El tanatorio estaba de bote en bote. Eran las ocho de la tarde, la hora de mayor afluencia, y más que un velatorio parecía una reunión de amigos, o de una asociación, o incluso de comunidad ‒algún moroso reconocí entre los asistentes‒. Comenzaba a estar cansada del tiempo que llevaba sentada en mitad de la sala, como reina en un trono recibiendo a sus súbditos, y sin poder salir un momento a tomar el aire y fumar un cigarro. Nunca he entendido la insistencia de algunos en firmar en el libro de condolencias, y además aguardar turno para el «besamanos»: «lo siento mucho», «te acompaño en el sentimiento», «era una gran persona», «nos deja un enorme vacío», «paciencia y resignación cristiana»… Y a todo esto, yo no conocía a la mitad de las personas que se me acercaban; no entiendo qué interés podrían tener en que supiera que habían presentado sus respetos. Algunos quizás lo harían por curiosidad morbosa, para ver cómo de afectada estaba la viuda; pero yo me mantenía digna y serena y sin alardes plañideros, que nunca me gustó llorar en público. Tampoco es que tuviera muchas ganas, la verdad.
Fue un rato después cuando comenzó mi pesadilla musical. Por alguno de estos juegos y asociaciones mentales que a veces nos resultan inexplicables, me vino a la cabeza la canción de Tequila «Vamos a tocar un rock and roll a la plaza del pueblo». Desde luego que no tenía nada que ver con mi recién difunto marido ‒de cuerpo presente‒, que el pobre era más aburrido que una estatua de piedra. No me recordaba ningún momento vivido con él, ni siquiera con otras personas, pero ahí estaba, en mi cabeza, pertinaz como la sequía.
La escena no podía ser más patética: yo, toda seria y de riguroso negro, y mi pie, como si tuviera vida propia e independiente, marcando sobre el suelo enlutado el ritmo del rock and roll. Fui hasta el cuarto de baño y me eché agua en la cara, con la esperanza de que actuara en mí como un poderoso disolvente, capaz de eliminar cualquier rastro de música en mi cerebro. Cuando volví a mi sitio, se acercó mi cuñada.
―¿Te apetece un café, querida?
―Sí, un poco de rollo no vendría mal.
Mi cuñada me miró con pena y acarició mi mejilla.
―Estás muy afectada. Deberías ir a casa a descansar un rato.

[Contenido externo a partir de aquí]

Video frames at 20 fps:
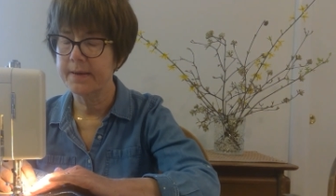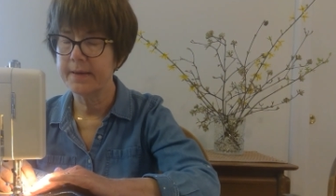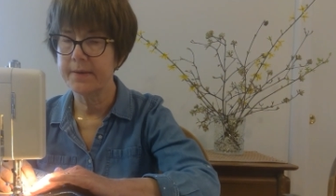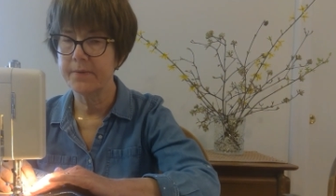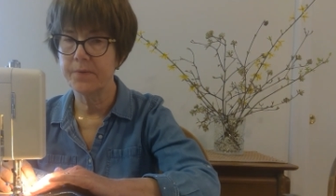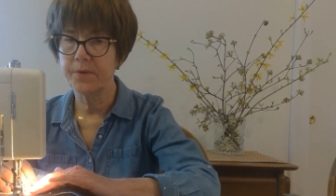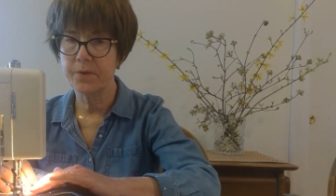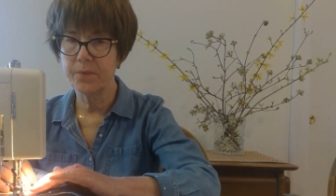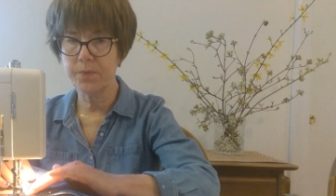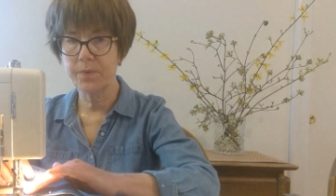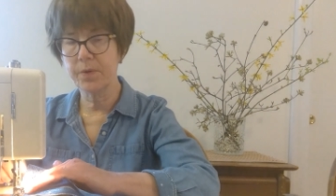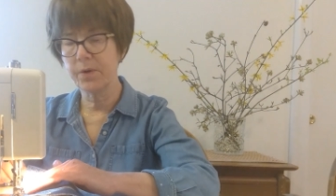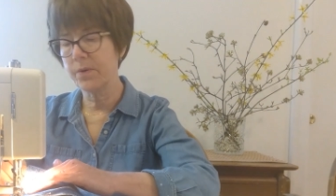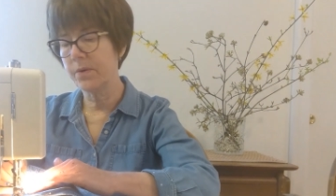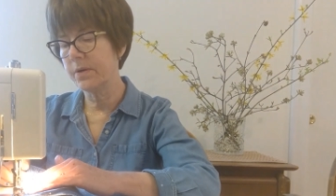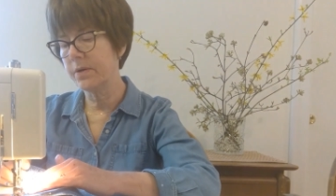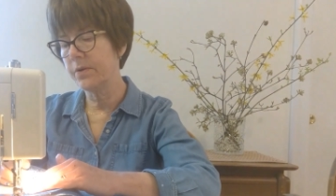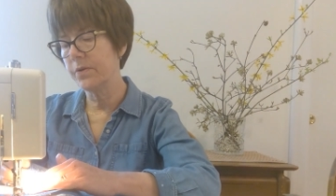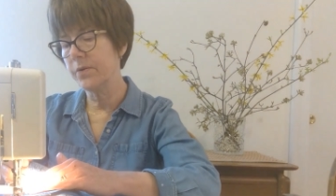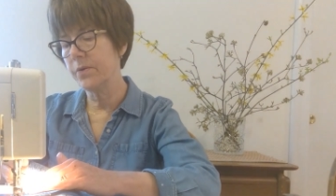and then we're
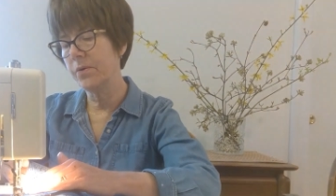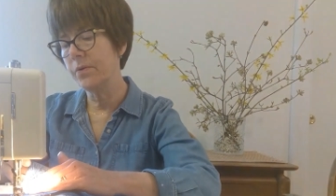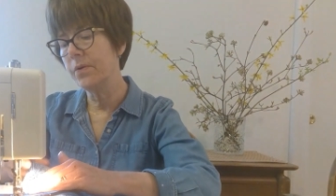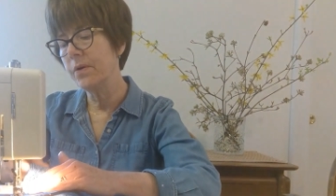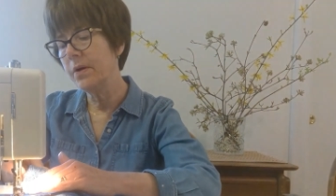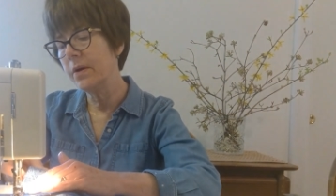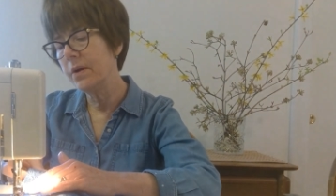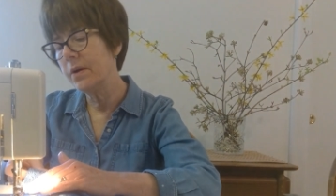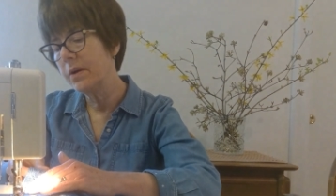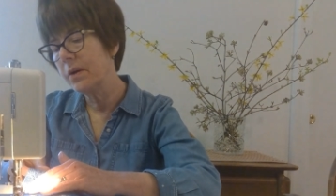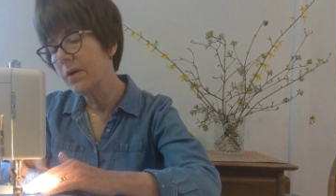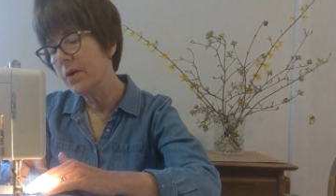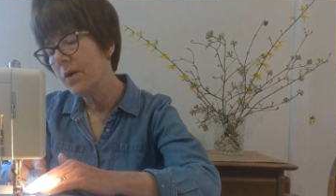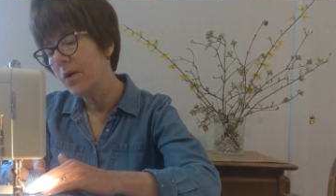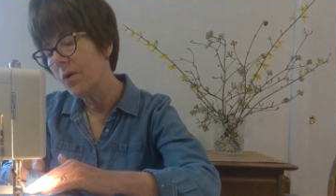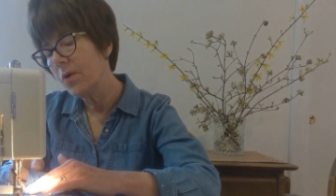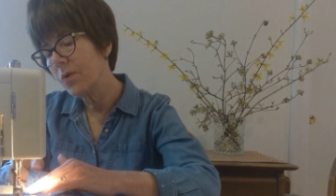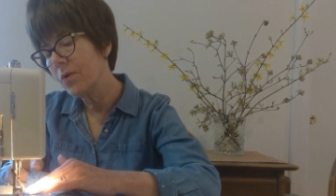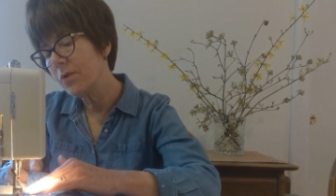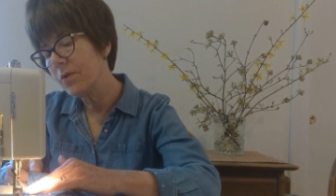going to
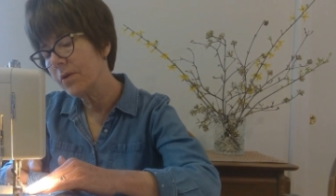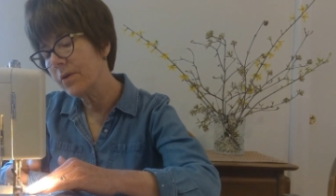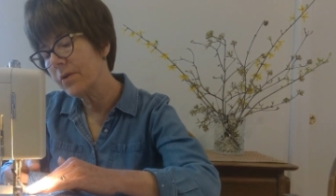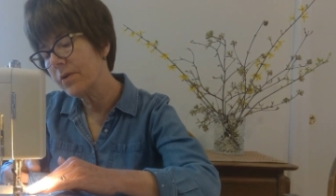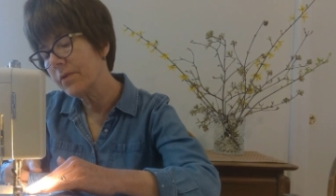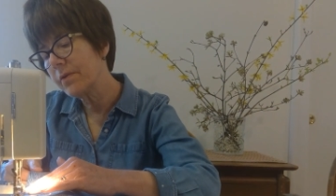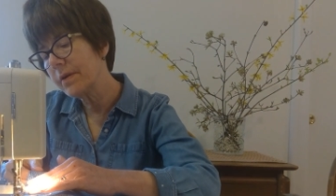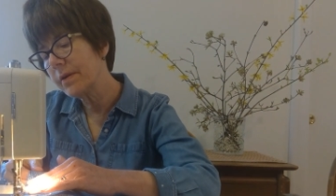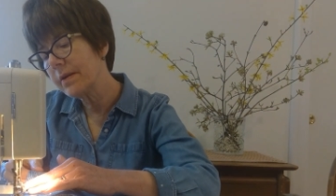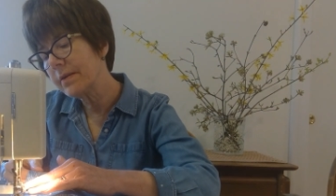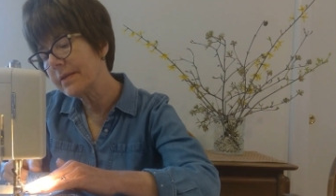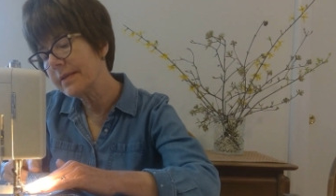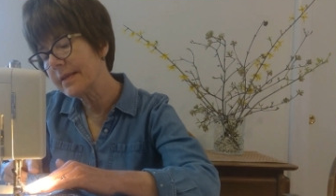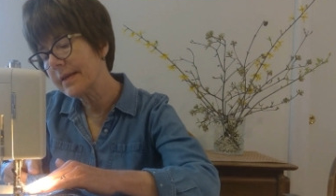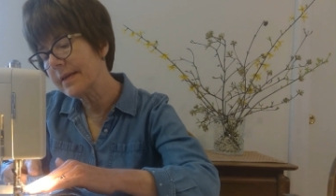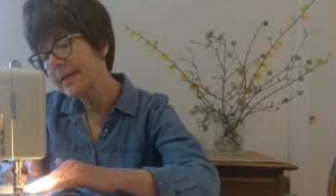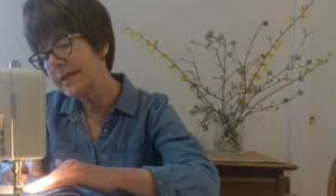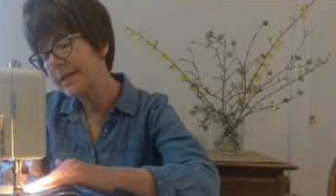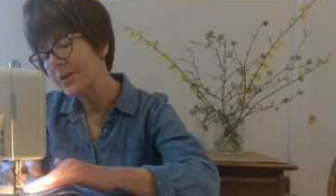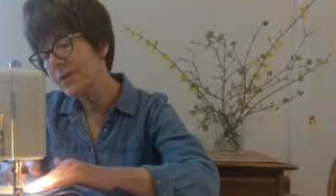hold our
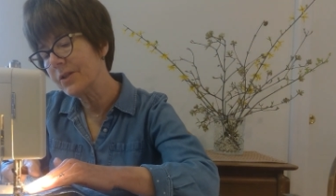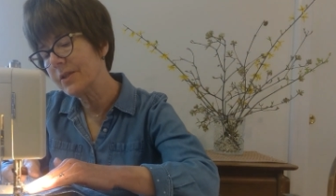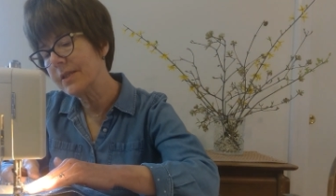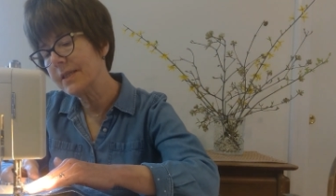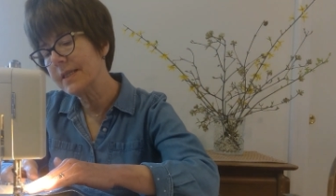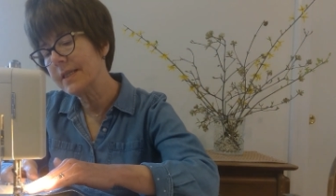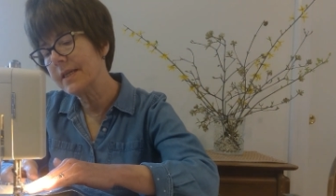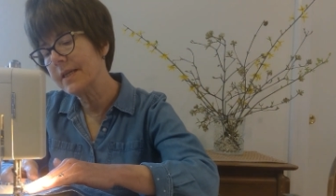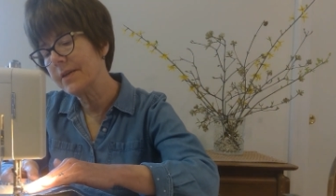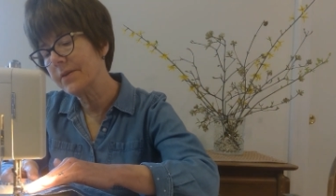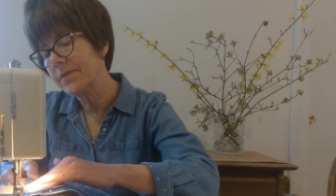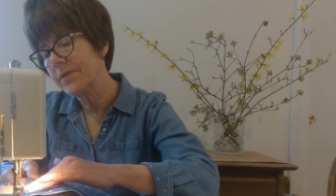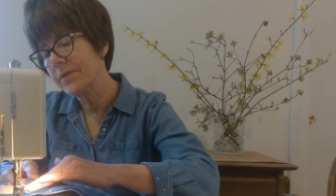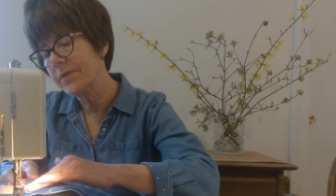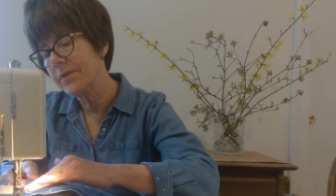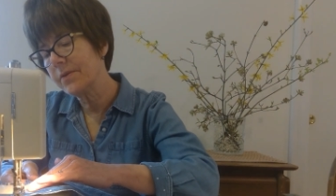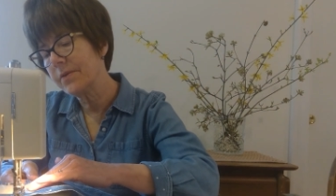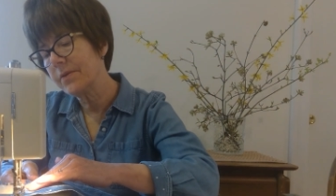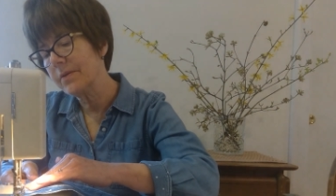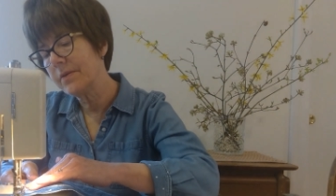side edges
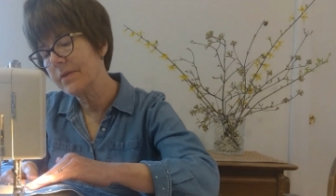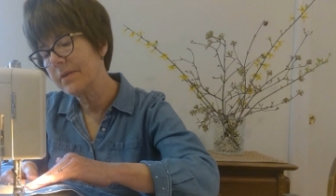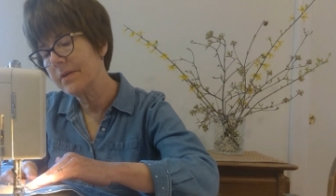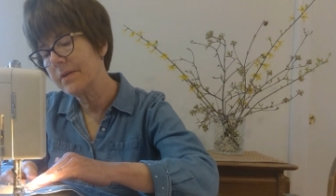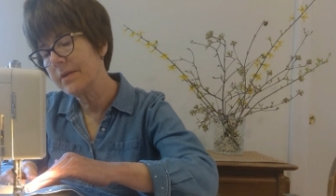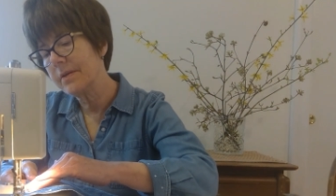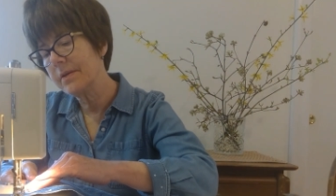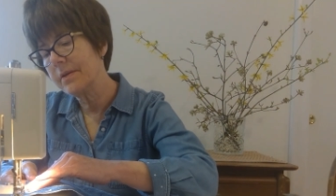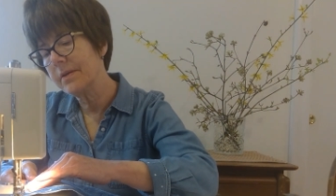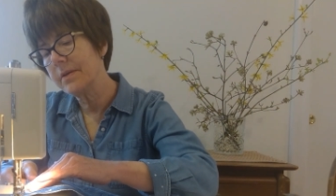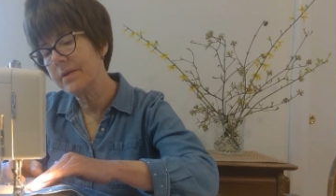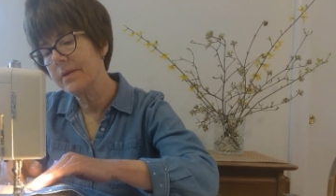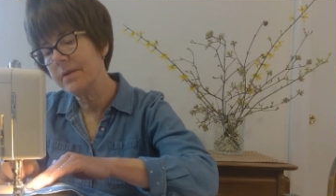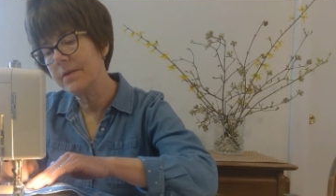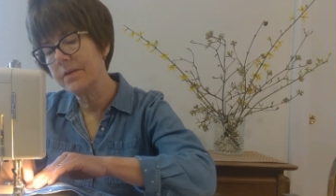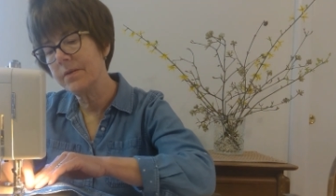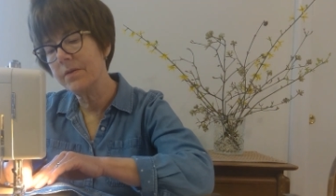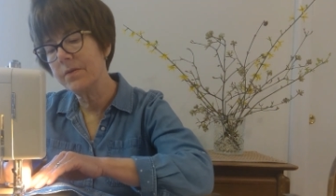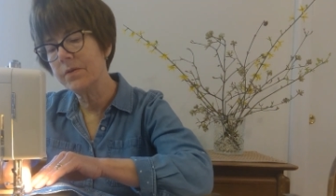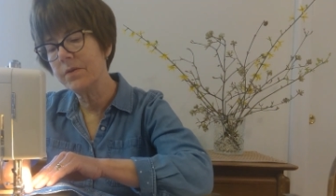together,
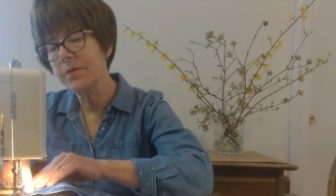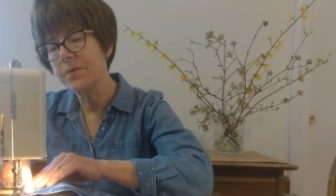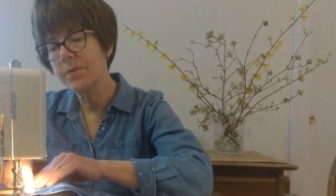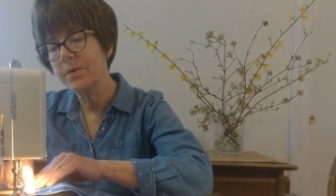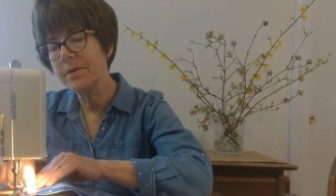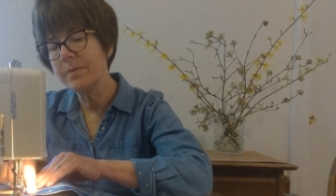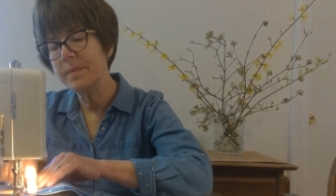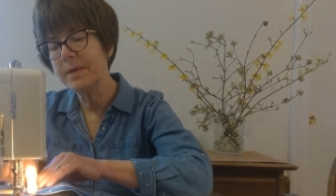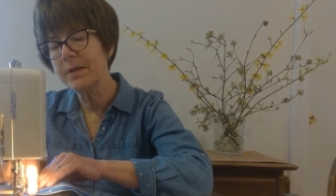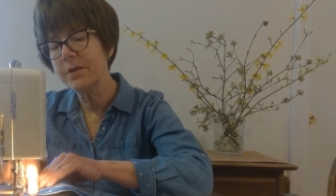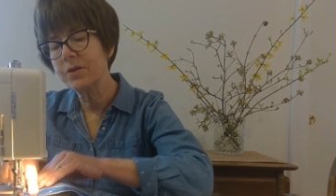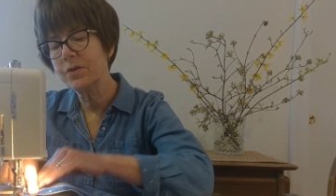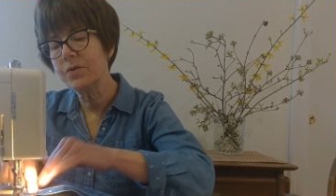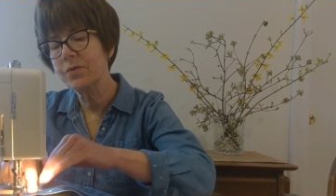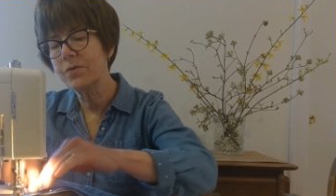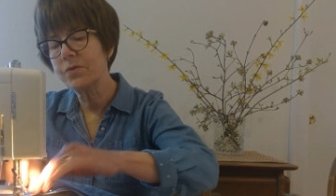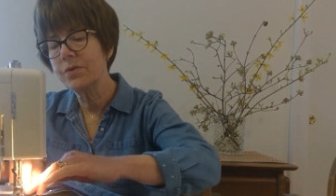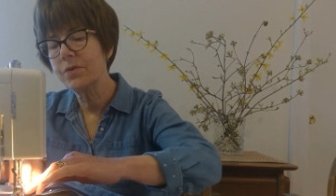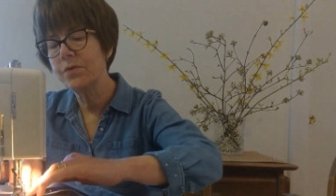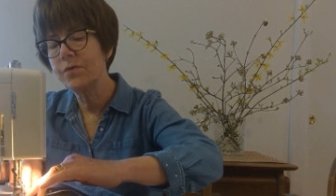and you want to make
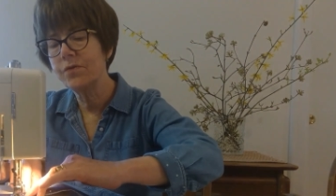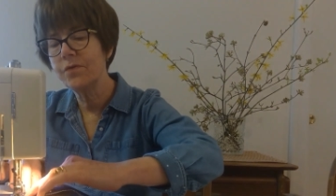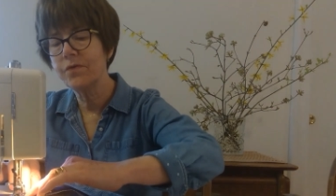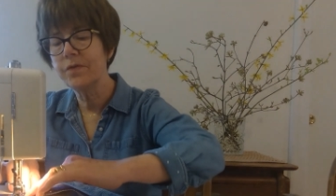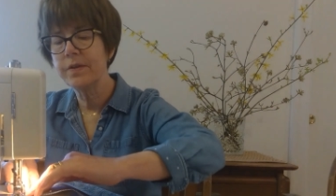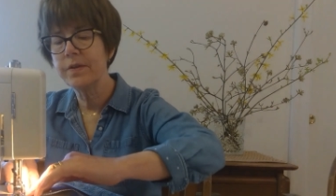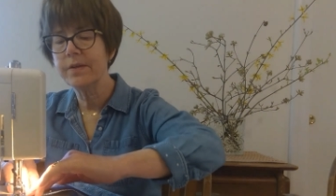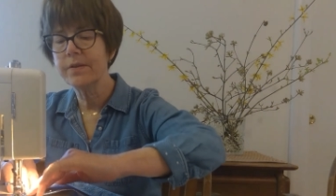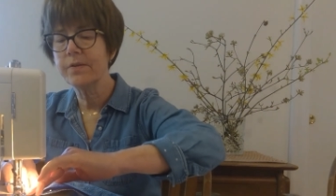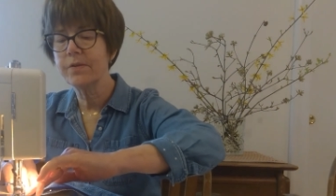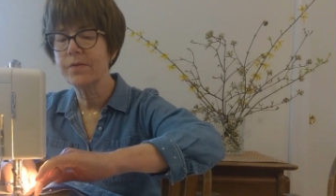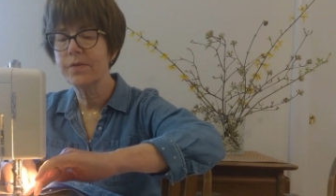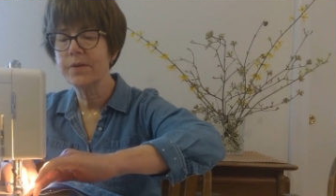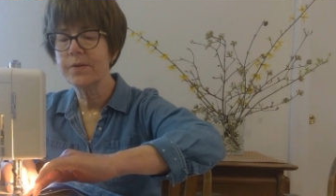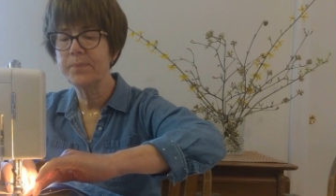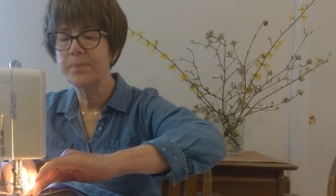sure you feel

Acepté, como una huida, salir del recinto. Pensé que, quizás con un cambio de escenario y de estímulos, mi cerebro se avendría a razones y cambiaría el rasgueo de guitarra por una música más acorde con las circunstancias.
A toda prisa me dirigí a mi casa ‒no debía estar fuera mucho tiempo‒ y, casi con ansiedad, hice sonar el Réquiem de Fauré. Seguí la obra, y sobre todo la letra con verdadera atención, especialmente el «Libera Me», momento que aproveché para rogar a mi memoria que me liberara de aquélla pesadilla; y cuando en el movimiento final me descubrí canturreando: «In Paradisum, el rock está en mi cuerpo», supe que había perdido la batalla. Por alguna extraña razón, la muerte de mi esposo me había hecho reaccionar de esa manera tan rockera, y el tema se había pegado a mi cerebro con más insistencia que una lapa.
Un rato después, cuando volvía a entrar en el tanatorio, mi «vocalista interior» entonó de nuevo: «la gente se aproxima por la calle principal». Ya no luché con él ni le recriminé que no era el momento, lo dejé estar e intenté relajarme. Los últimos visitantes se marcharon y nos quedamos sólo los más allegados. Cerré los ojos y me dejé arrullar por la canción. Al día siguiente, para el funeral, me coloqué unos auriculares inalámbricos, bien disimulados y, durante el acto, oí música sacra.